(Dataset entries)
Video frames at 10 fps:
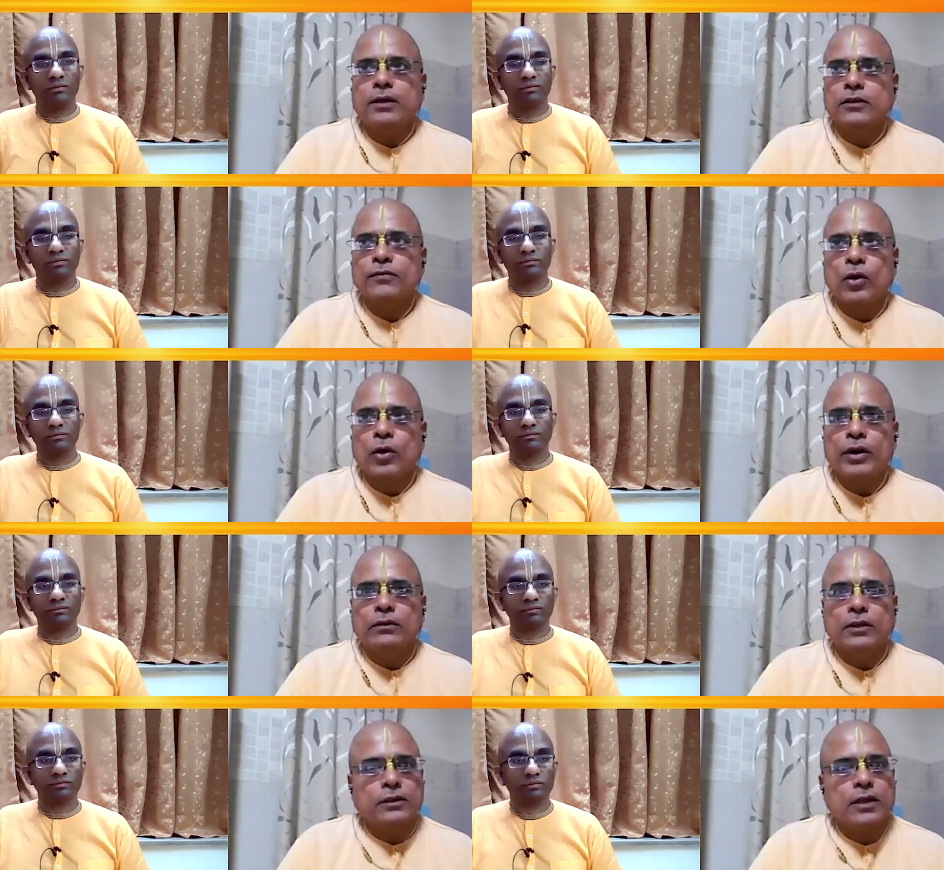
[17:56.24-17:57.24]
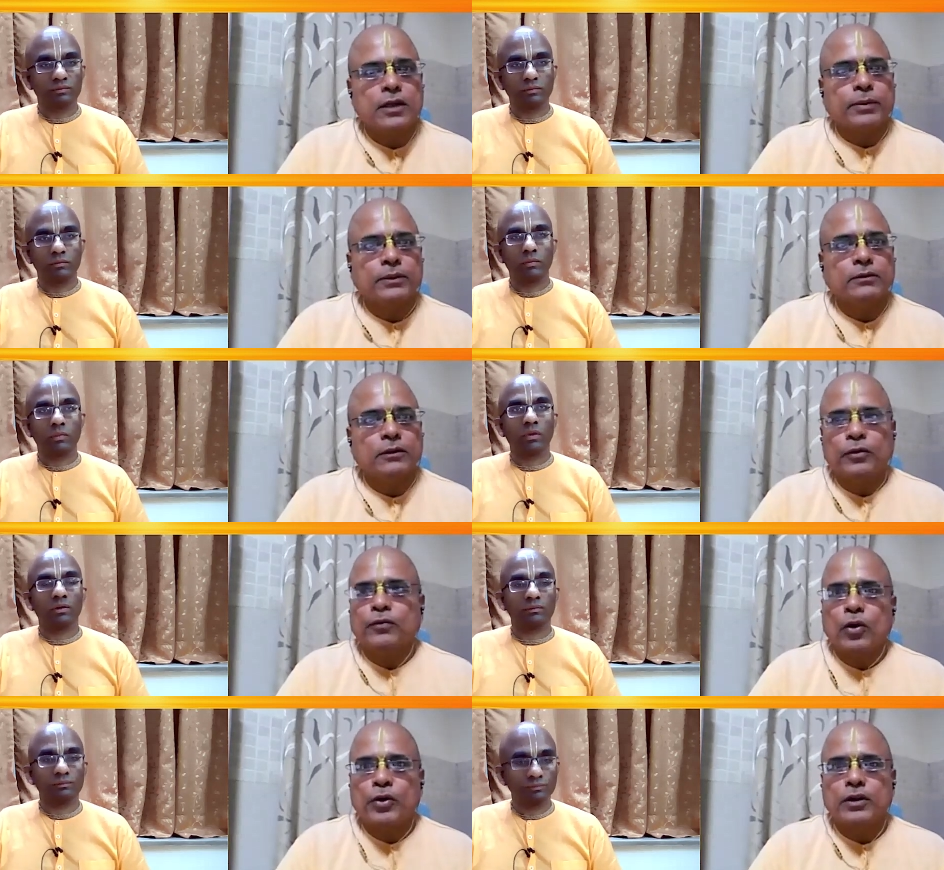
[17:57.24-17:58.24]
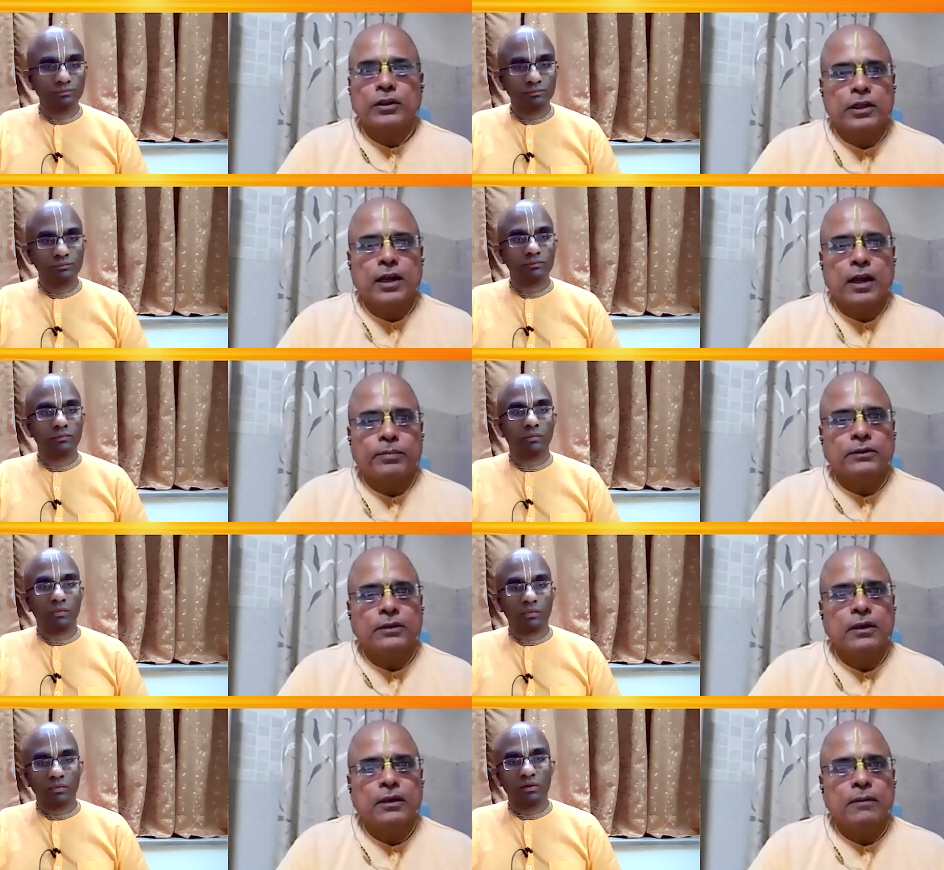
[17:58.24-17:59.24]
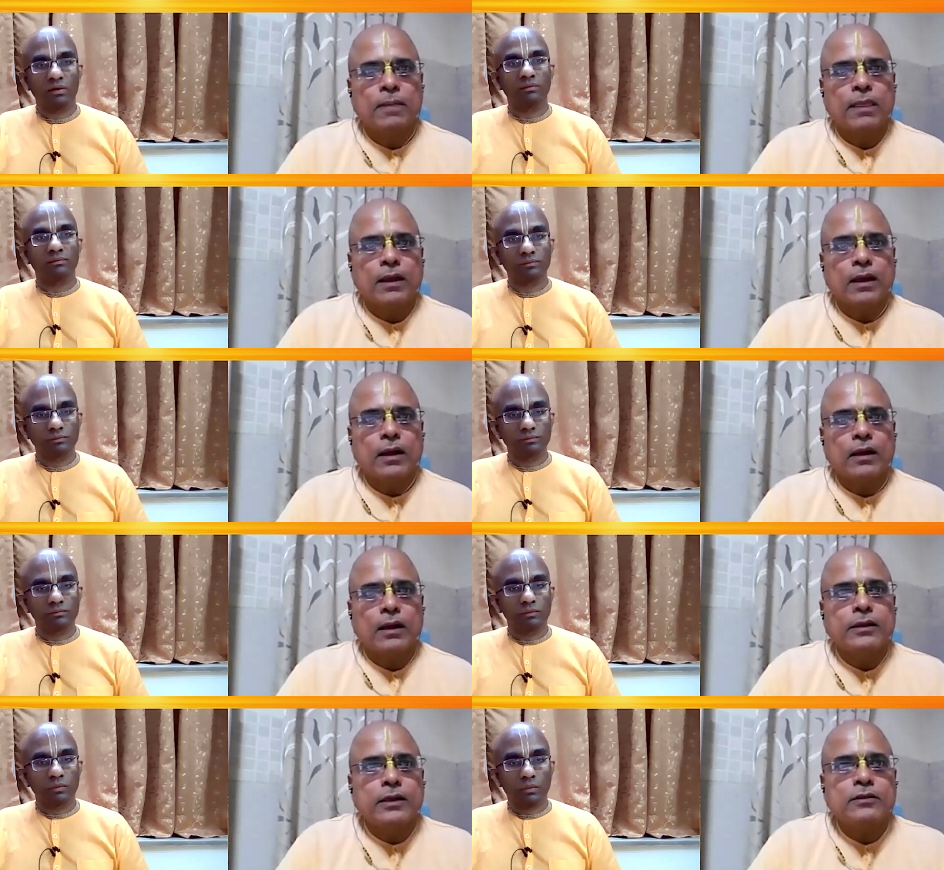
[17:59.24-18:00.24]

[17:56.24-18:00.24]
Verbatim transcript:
Speaker 1: doesn't follow it, nothing happens. If you follow it, nothing happens. And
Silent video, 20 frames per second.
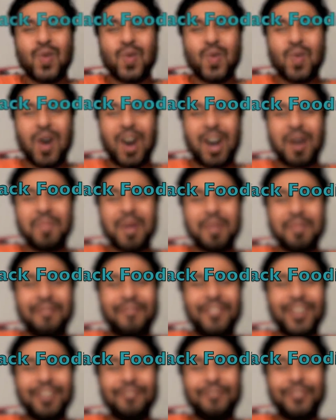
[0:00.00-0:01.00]
Welcome back, my
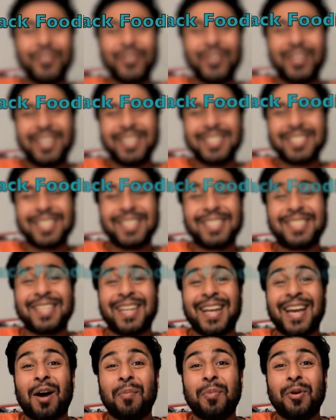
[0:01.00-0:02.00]
fellow foodies.
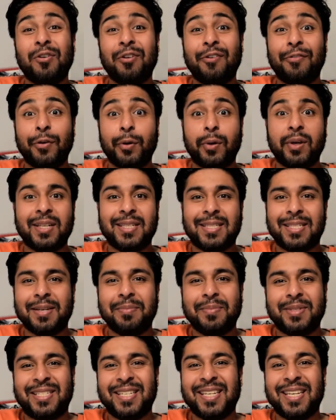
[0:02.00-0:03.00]
Today I'll be reviewing
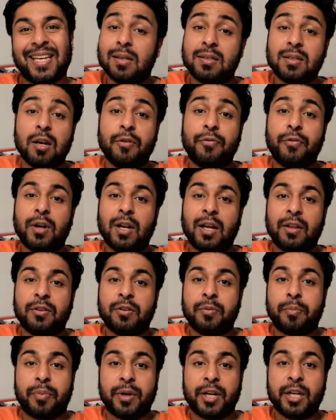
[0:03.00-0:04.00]
dim tea. It's over in
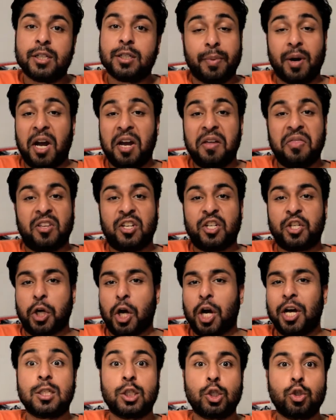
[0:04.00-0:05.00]
London Bridge, behind the
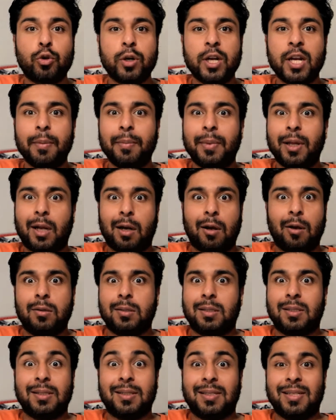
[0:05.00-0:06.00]
Shard, extremely
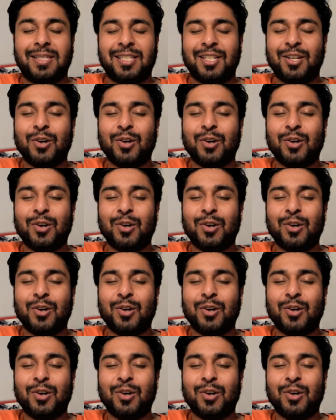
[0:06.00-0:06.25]
close to City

Activity: The required answer is each line of the entries containing the string "frames".

Result:
Video frames at 10 fps:
Silent video, 20 frames per second.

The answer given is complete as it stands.